***** INPUT DATA *****

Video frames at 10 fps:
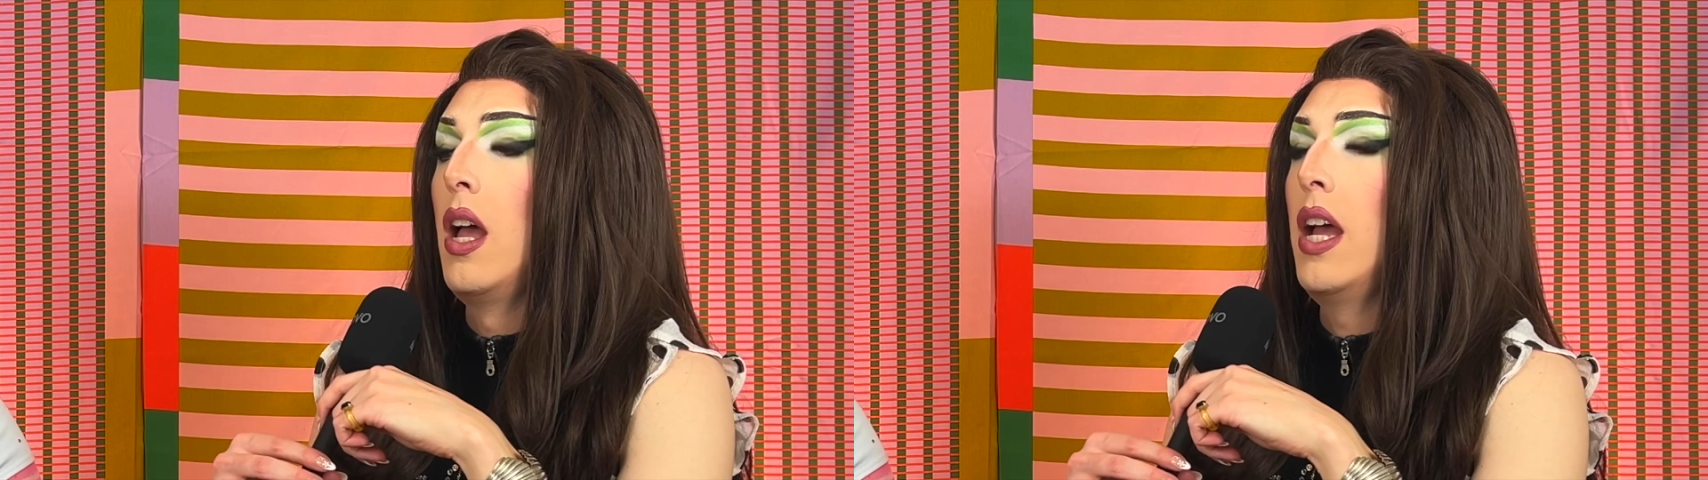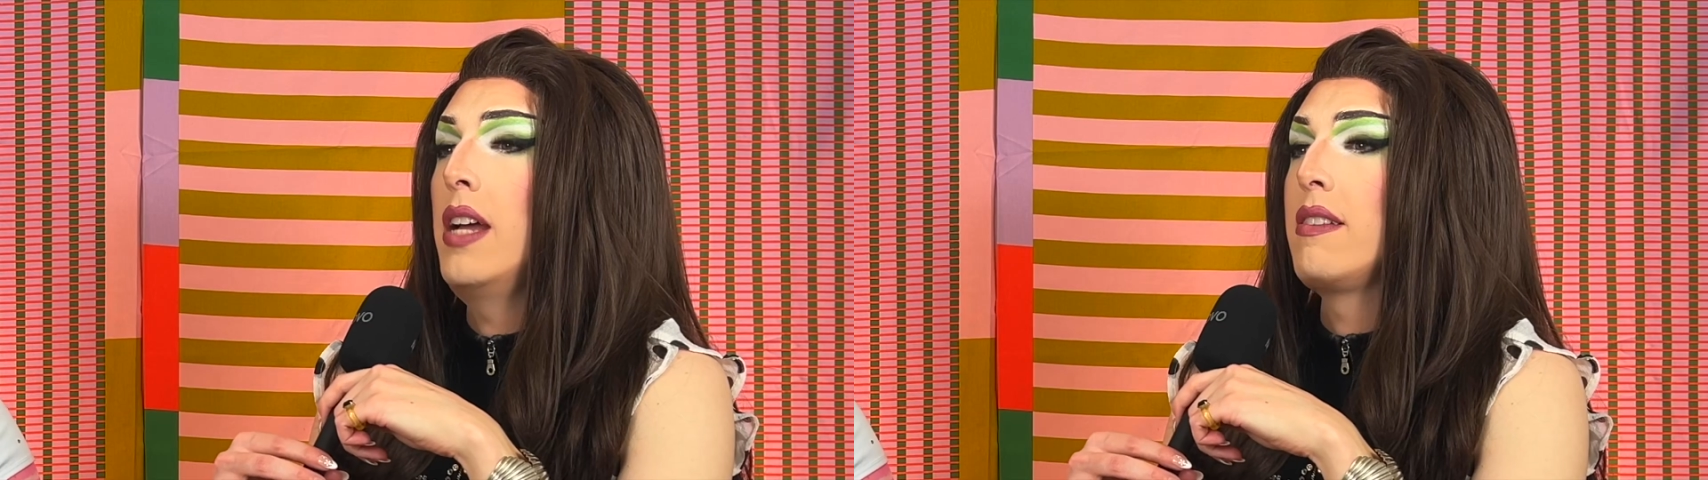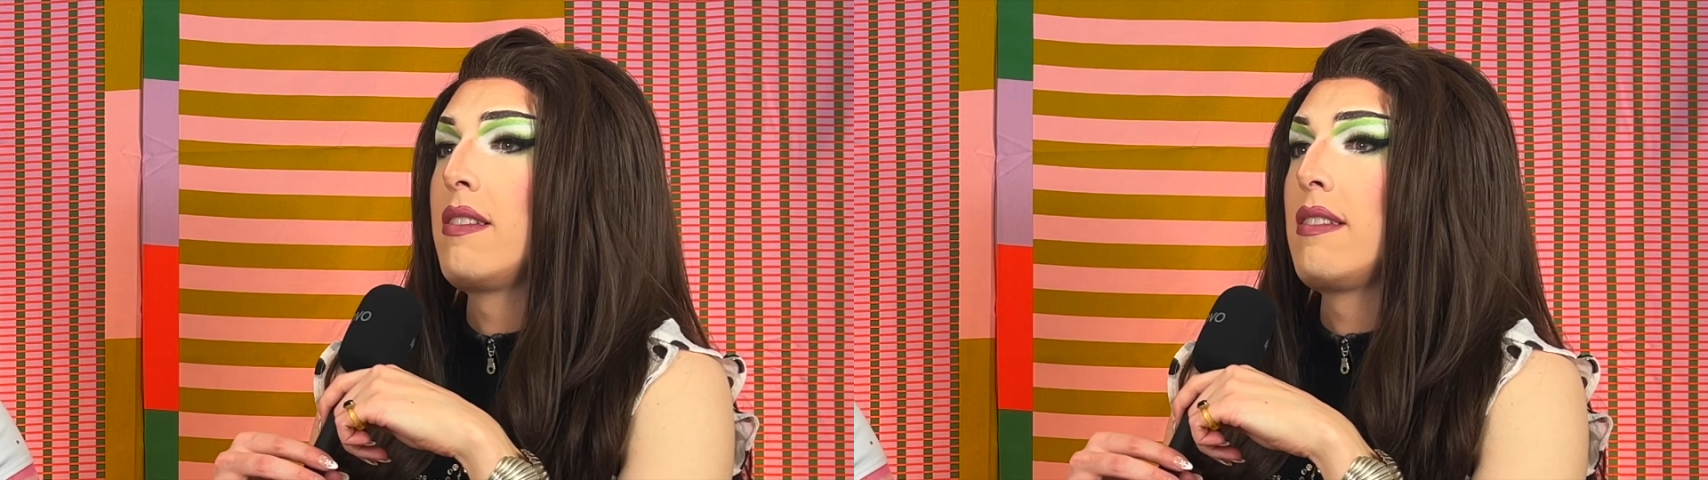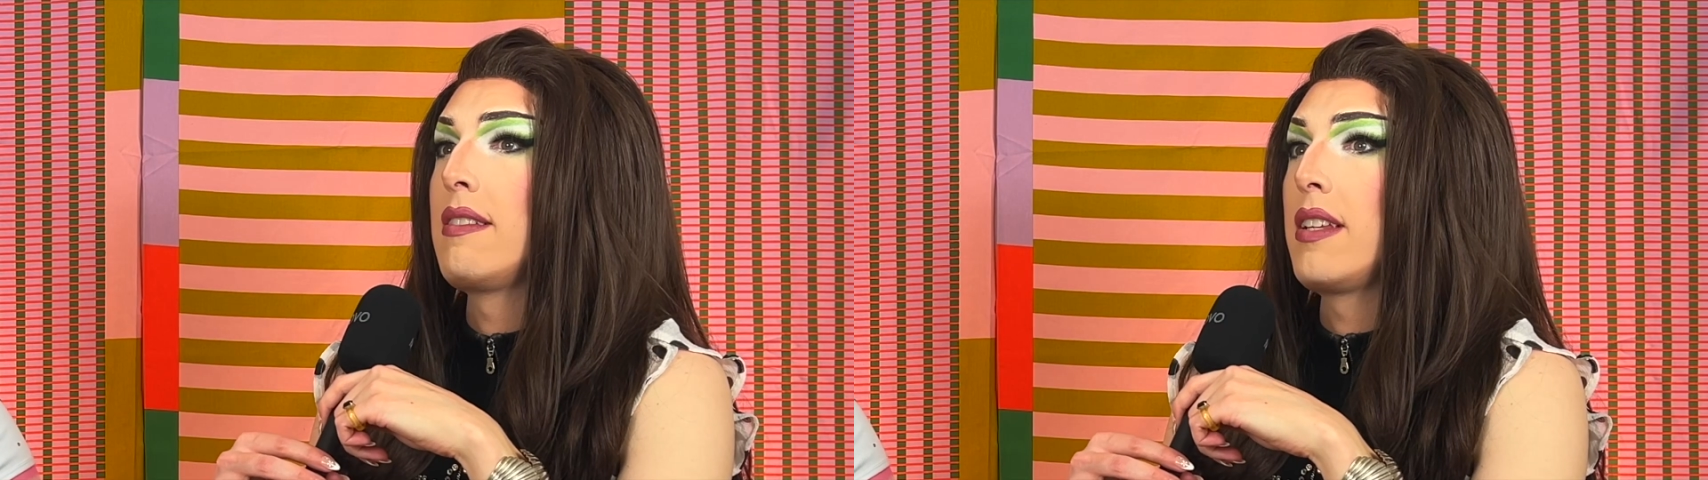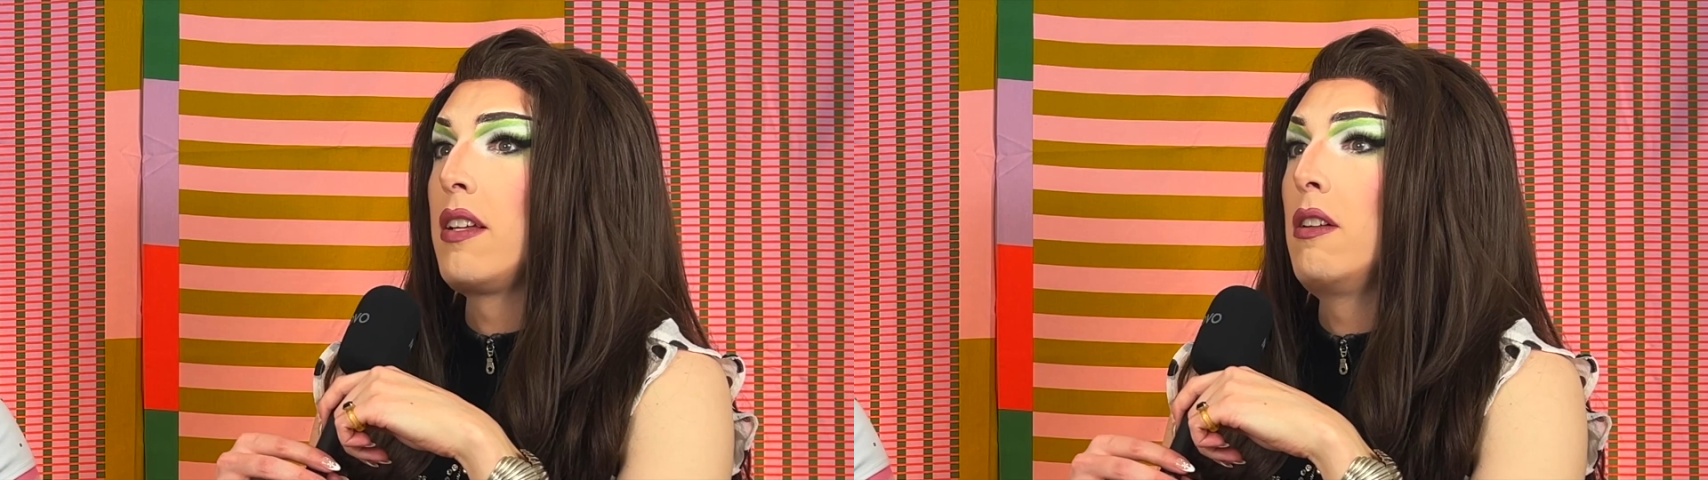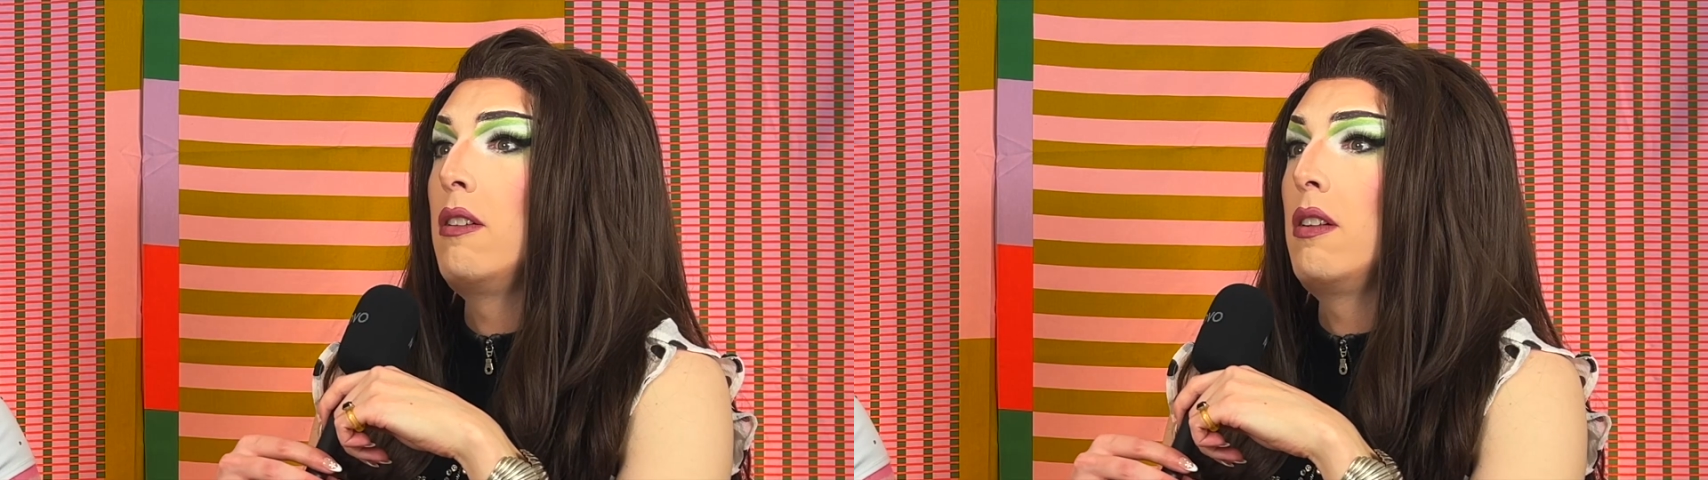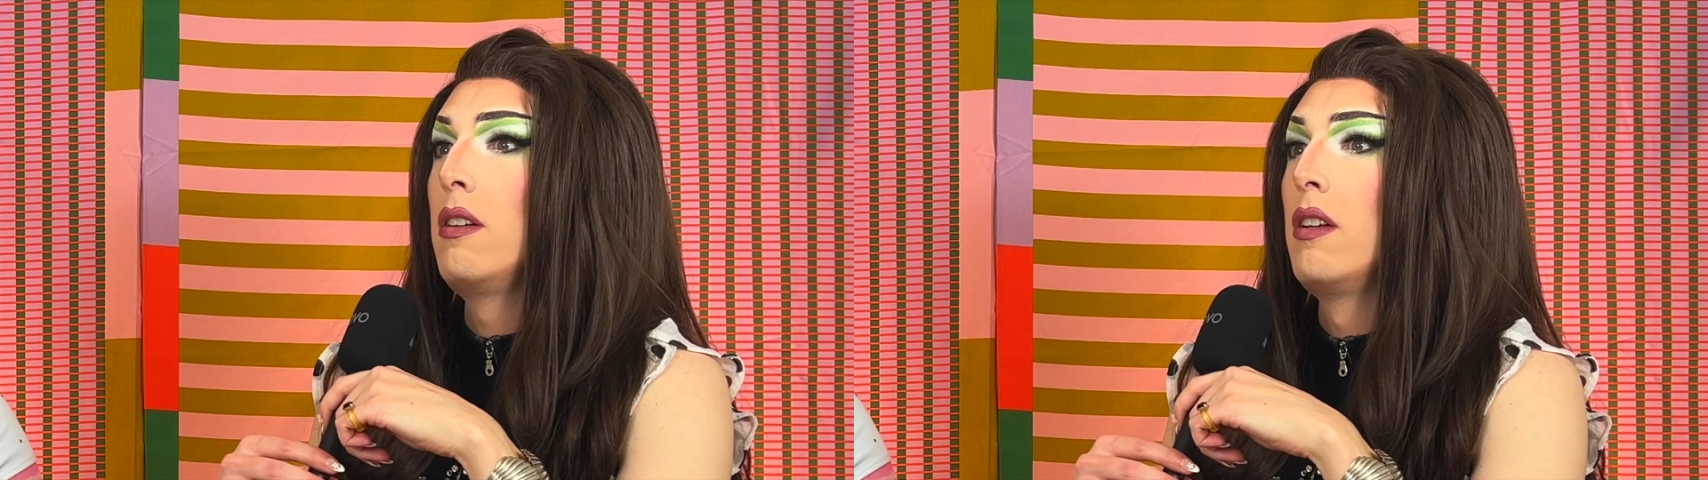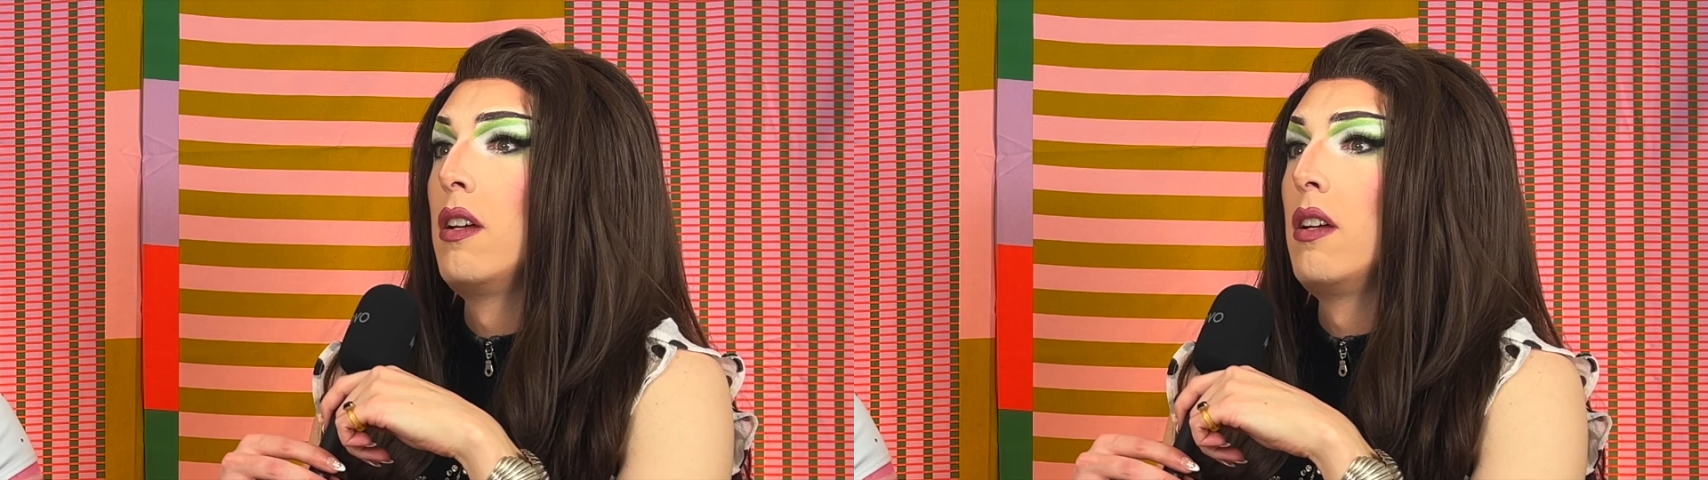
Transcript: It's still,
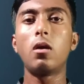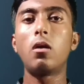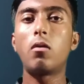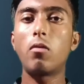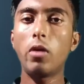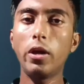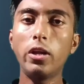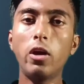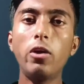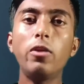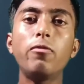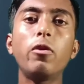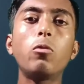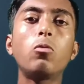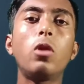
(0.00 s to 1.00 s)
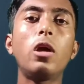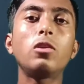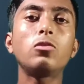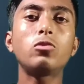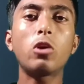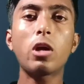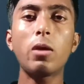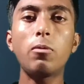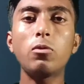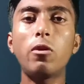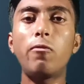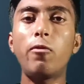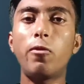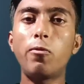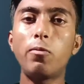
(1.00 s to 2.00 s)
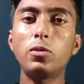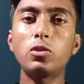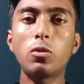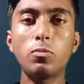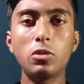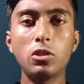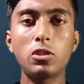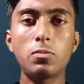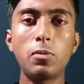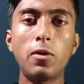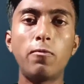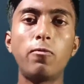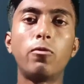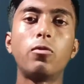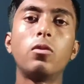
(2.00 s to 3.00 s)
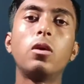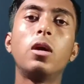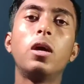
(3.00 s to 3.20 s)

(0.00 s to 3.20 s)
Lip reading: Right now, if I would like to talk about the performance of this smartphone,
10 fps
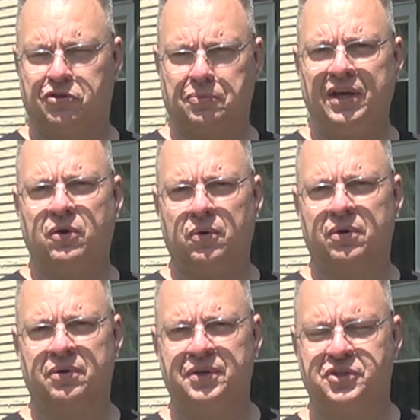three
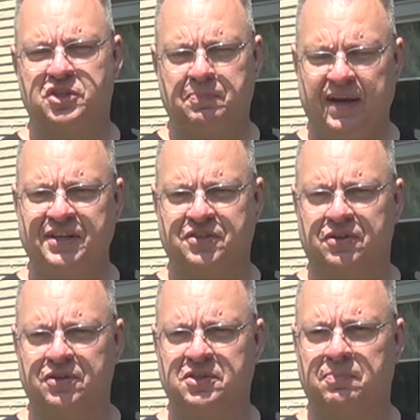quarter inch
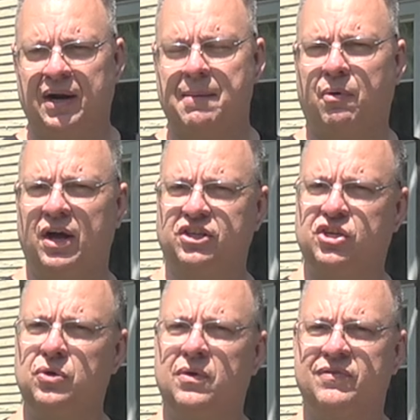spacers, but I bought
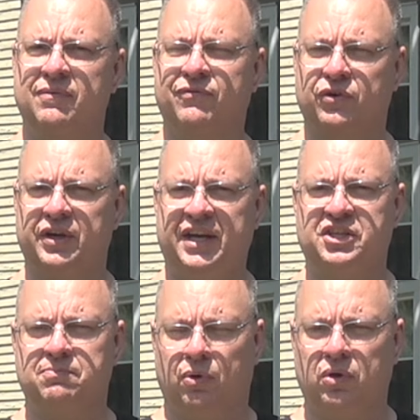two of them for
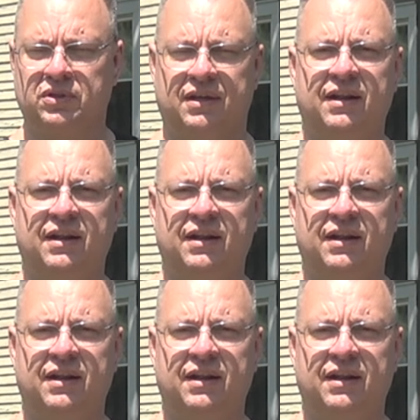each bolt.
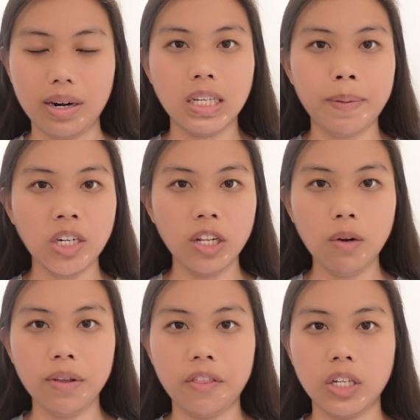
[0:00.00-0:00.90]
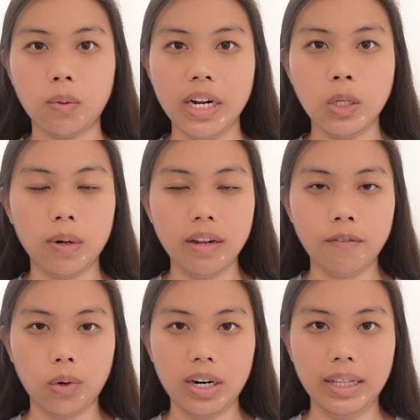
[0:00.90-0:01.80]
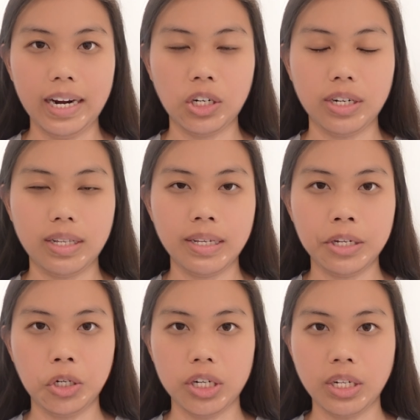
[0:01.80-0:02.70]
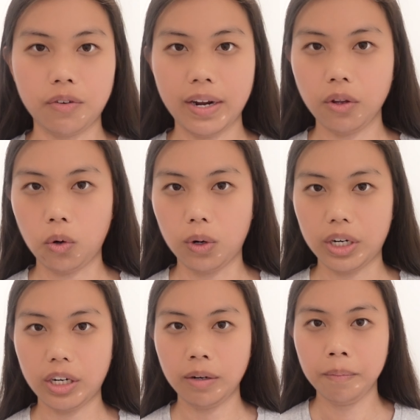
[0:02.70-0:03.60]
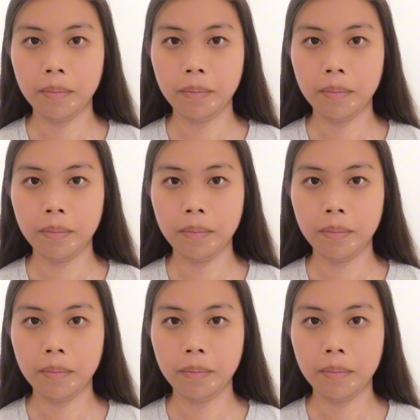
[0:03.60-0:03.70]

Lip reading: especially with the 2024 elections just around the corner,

*****

All of the data above needs to be retyped exactly, with the pictures removed.

## OUTPUT FOR THIS EXERCISE
Video frames at 10 fps:
Transcript: It's still,
(0.00 s to 1.00 s)
(1.00 s to 2.00 s)
(2.00 s to 3.00 s)
(3.00 s to 3.20 s)

(0.00 s to 3.20 s)
Lip reading: Right now, if I would like to talk about the performance of this smartphone,
10 fps
three
quarter inch
spacers, but I bought
two of them for
each bolt.
[0:00.00-0:00.90]
[0:00.90-0:01.80]
[0:01.80-0:02.70]
[0:02.70-0:03.60]
[0:03.60-0:03.70]

Lip reading: especially with the 2024 elections just around the corner,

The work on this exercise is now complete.